Wir stehen deshalb im Umgang mit der Türkei auf absehbare Zeit vor der Herausforderung einer schwierigen Doppelstrategie: auf der einen Seite klar und deutlich Stellung zu beziehen im Hinblick auf grundlegende Werte wie Demokratie und Rechtsstaatlichkeit, Pressefreiheit und Menschenrechte, auf der anderen Seite aber gerade deshalb die Türkei und ihre Menschen nicht aufzugeben, sondern dort, wo es machbar und notwendig ist, Dialog und Zusammenarbeit fortzusetzen, vor allem mit Blick auf die türkische Zivilgesellschaft.

Eine zentrale Plattform zur Stärkung der Rechtsstaatlichkeit ist der Europarat, in dem die Türkei fast von Beginn an Mitglied ist. Gerade der Europarat verfügt über geeignete Instrumente, um bei den zentralen Fragen des Schutzes der Menschenrechte, der Wahrung der Rechtsstaatlichkeit und der pluralistischen Demokratie Einfluss auf die Türkei auszuüben.

So hat die Parlamentarische Versammlung des Europarats 2017 das sogenannte Monitoringverfahren bezüglich der Türkei neu eingeleitet. Dabei überwacht ein Ausschuss kontinuierlich die Einhaltung der Verpflichtungen, welche die Türkei als faktisches Gründungsmitglied des Europarats eingegangen ist.

Die Europäische Menschenrechtskonvention und die Rechtsprechung des Europäischen Gerichtshofs für Menschenrechte sind ein zentraler Bezugspunkt für die Sicherung von Menschenrechten und Rechtsstaatlichkeit. Die Unabhängigkeit des obersten Verfassungsgerichts der Türkei muss auch in Zukunft sichergestellt sein, und seine Urteile müssen auf allen Ebenen der türkischen Justiz anerkannt und umgesetzt werden.

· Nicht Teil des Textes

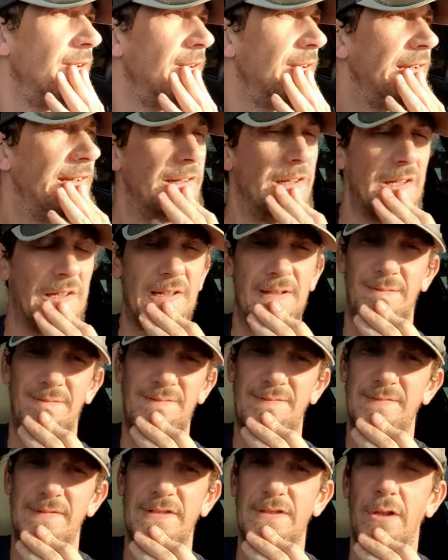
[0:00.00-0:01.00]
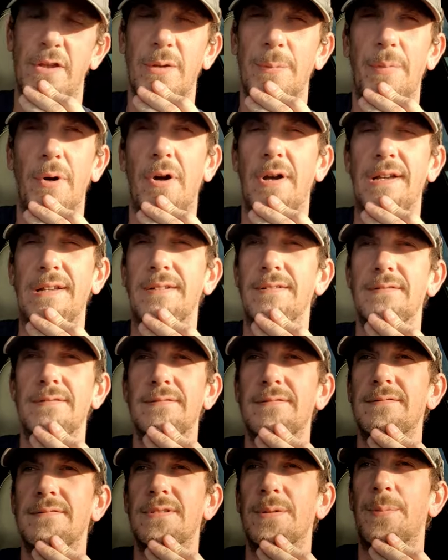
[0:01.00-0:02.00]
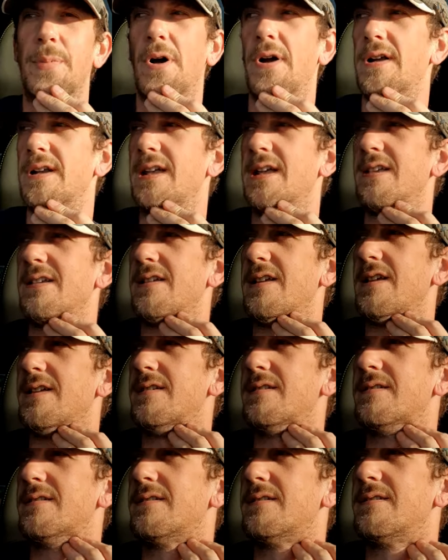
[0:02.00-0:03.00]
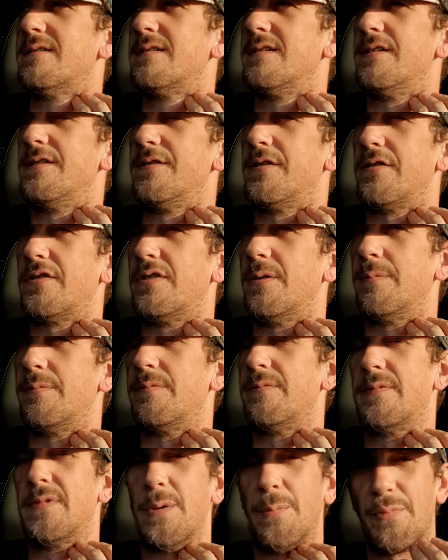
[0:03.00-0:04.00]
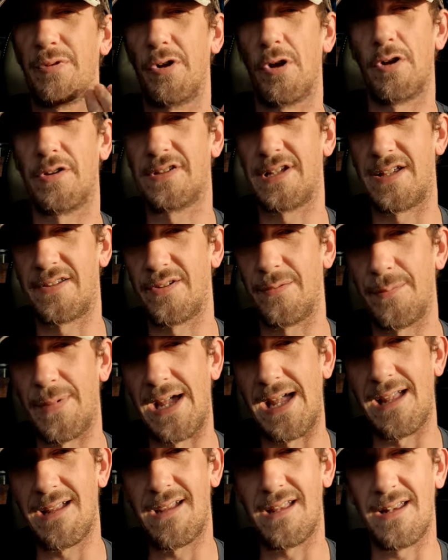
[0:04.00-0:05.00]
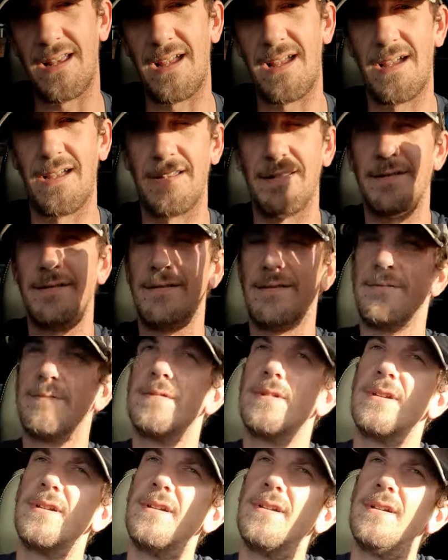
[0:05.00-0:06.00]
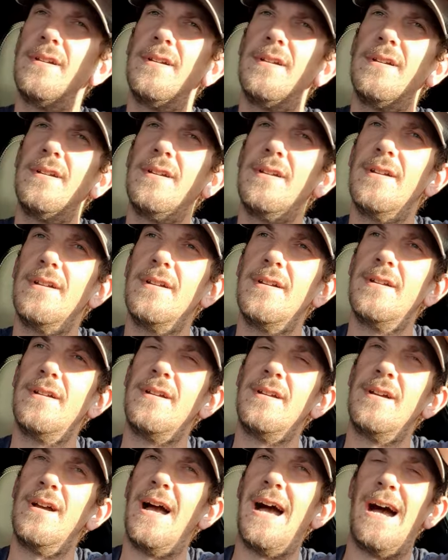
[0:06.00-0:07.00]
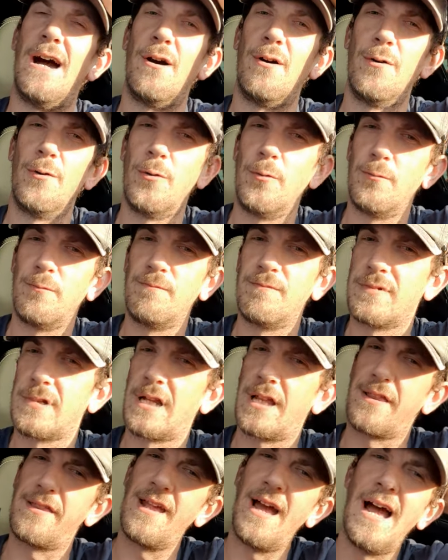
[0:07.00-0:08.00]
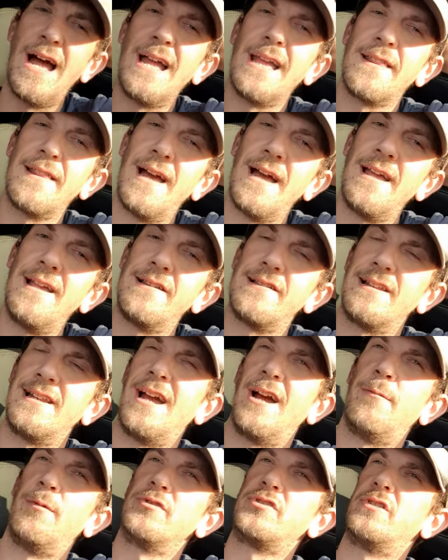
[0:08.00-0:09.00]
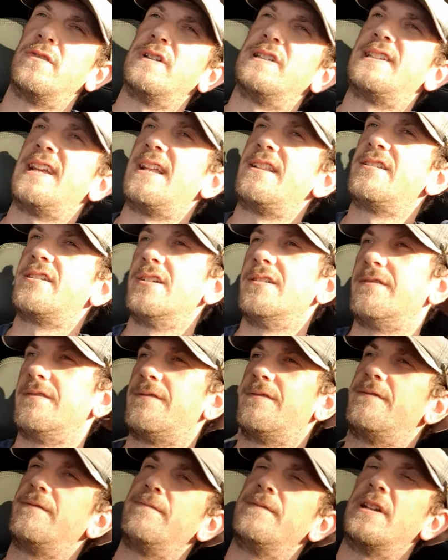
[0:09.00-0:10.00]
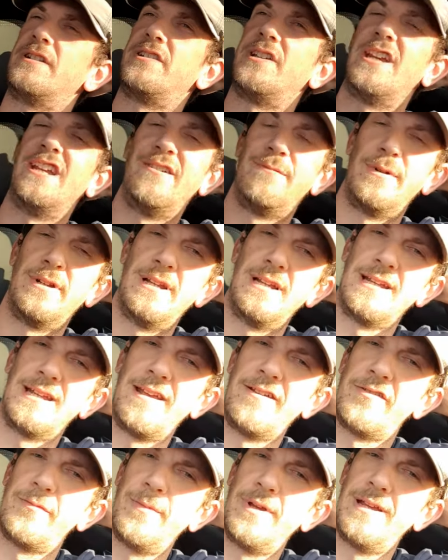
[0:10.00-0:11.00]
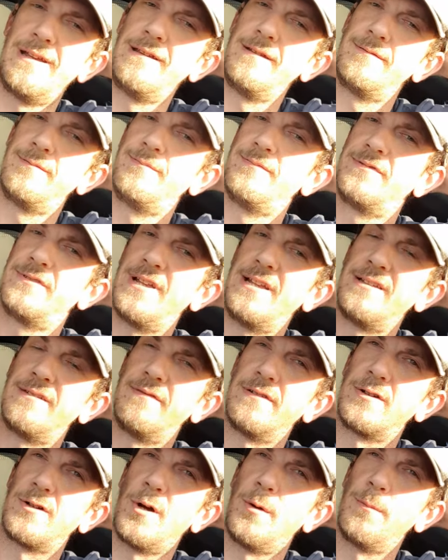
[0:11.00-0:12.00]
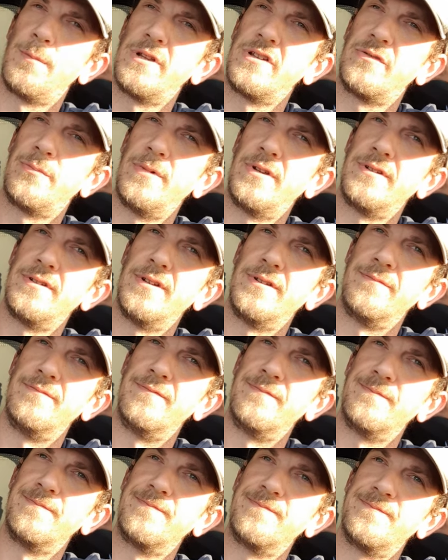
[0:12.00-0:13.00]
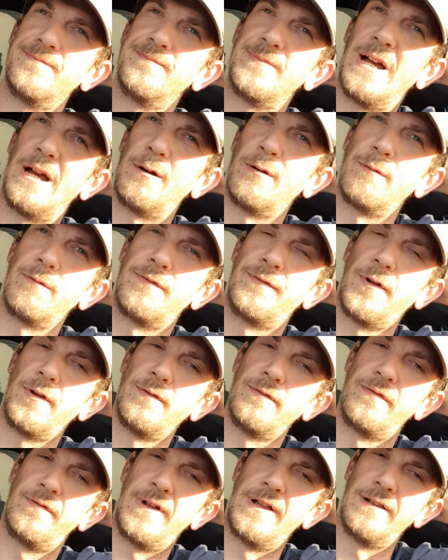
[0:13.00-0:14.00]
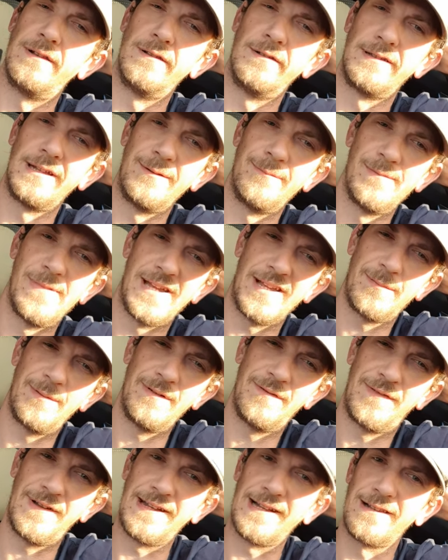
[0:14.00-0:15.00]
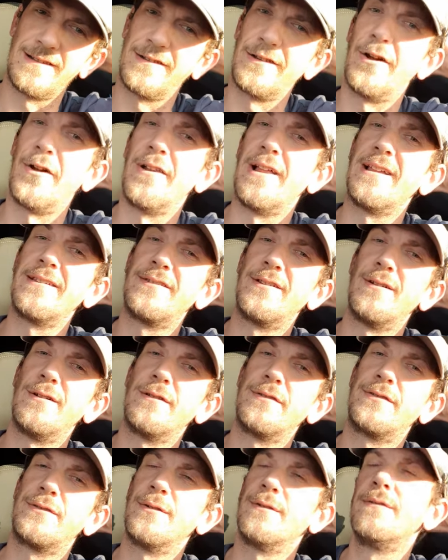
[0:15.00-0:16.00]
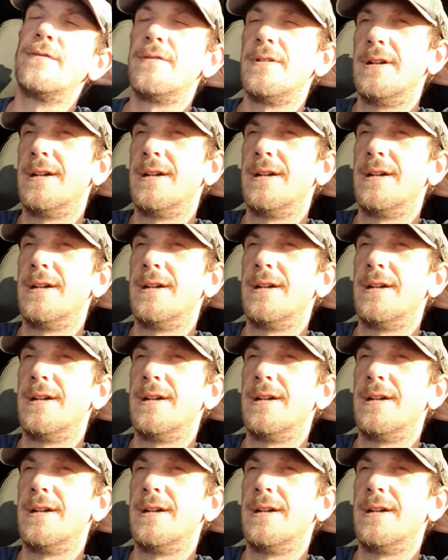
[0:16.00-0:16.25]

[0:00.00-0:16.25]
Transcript: You know, like it's not the point. The point is it just the the process of making it and how cathartic that is and how much of a sense of achievement it gives me, sense of accomplishment and how fulfilled it makes me feel and all that sort of stuff.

Auf Empfehlung des Europarates wurde in der Türkei eine staatliche Kommission eingerichtet, die entlassenen Staatsbediensteten erstmals ein Rechtsmittel eröffnet, ihre Entlassung überprüfen zu lassen, auch wenn dort erst wenige Fälle entschieden worden sind.

Wir begrüßen die Aufhebung des Ausnahmezustands in der Türkei als ersten wichtigen Schritt. Allerdings bleiben durch das Sicherheitsgesetz vom 25. Juni zahlreiche Maßnahmen weiterhin in Kraft. Das muss ebenso wie die Herausforderungen, die sich durch das neue Präsidialsystem ergeben, Thema bleiben. Dabei wird es entscheidend darauf ankommen, wie sich die Türkei künftig zu Empfehlungen der Venedig-Kommission des Europarates verhält.

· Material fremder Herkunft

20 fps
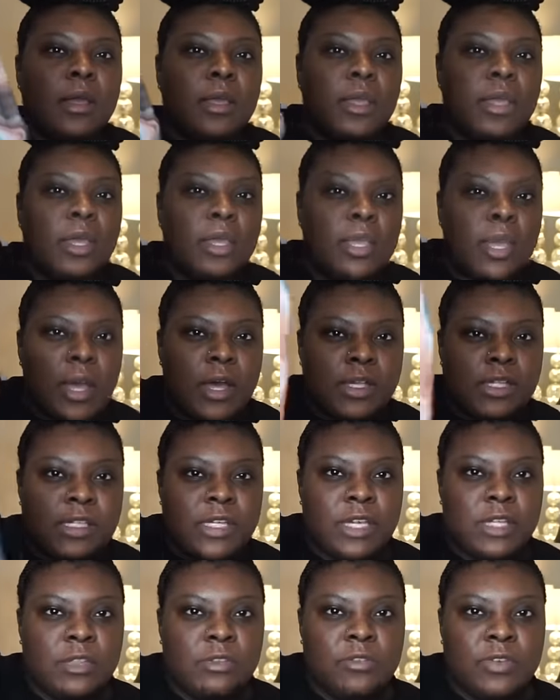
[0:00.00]
Can y'all
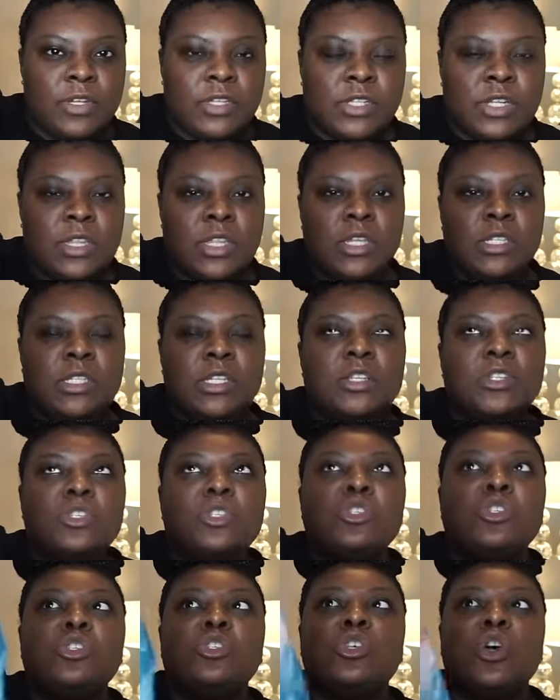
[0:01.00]
see the vision? This is
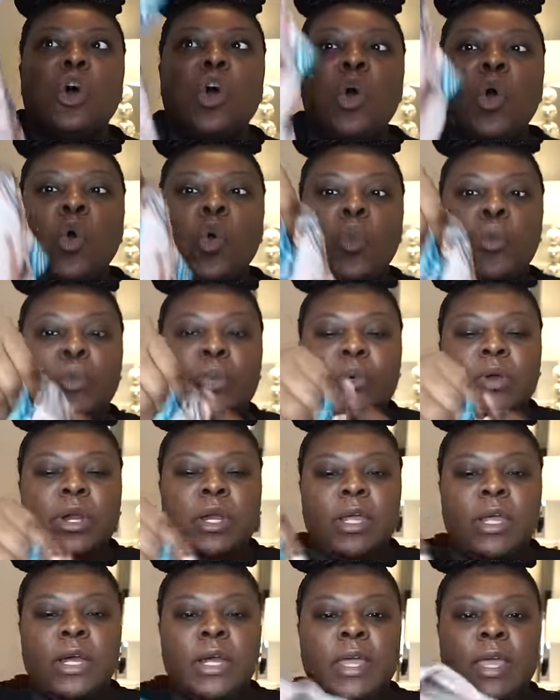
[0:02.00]
so
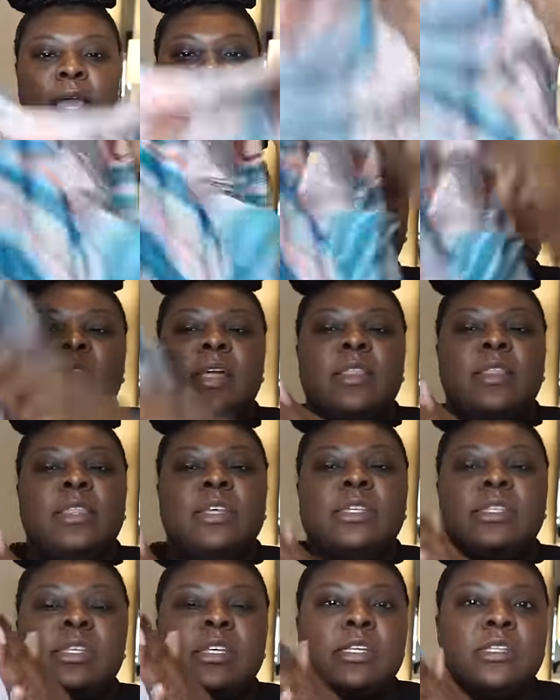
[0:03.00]
pretty. Again,
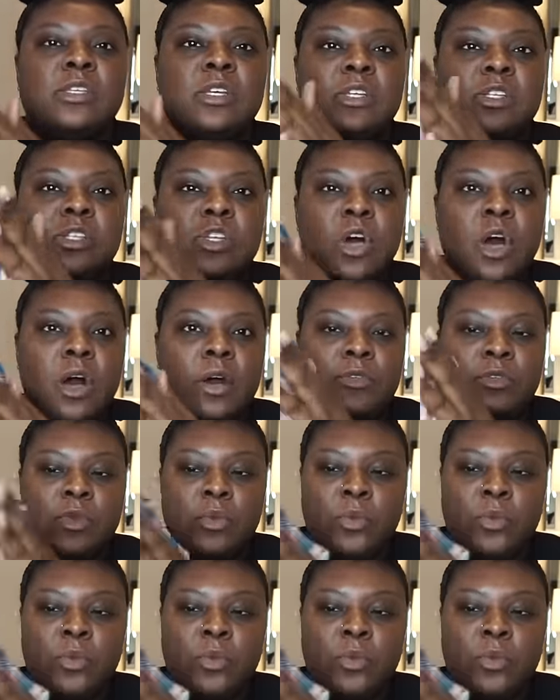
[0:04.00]
this is a soft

Meine Damen und Herren, die innere Verfasstheit der Türkei darf nicht weiter in einen Gegensatz zu ihren eigenen strategischen Interessen geraten. Dazu gehören zweifelsohne gute Beziehungen mit dem Westen – politisch wie wirtschaftlich.

Wir in Deutschland haben unsererseits weiterhin ein vitales Interesse an einer prosperierenden Türkei mit einer stabilen Demokratie und einer lebendigen Zivilgesellschaft, mit einer starken Orientierung nach Westen und Anbindung an Europa. Dies gilt nicht zuletzt angesichts von mehr als 3 Millionen Menschen türkischer Herkunft, die in unserem Land zu Hause sind.

Es gilt daher, die Beziehungen zwischen Deutschland, der EU und der Türkei in einem veränderten Umfeld neu zu vermessen. Dazu bedarf es des Dialogs, und dazu trägt auch die Einladung des Bundespräsidenten an Präsident Erdogan bei.

Vielen Dank für Ihre Aufmerksamkeit.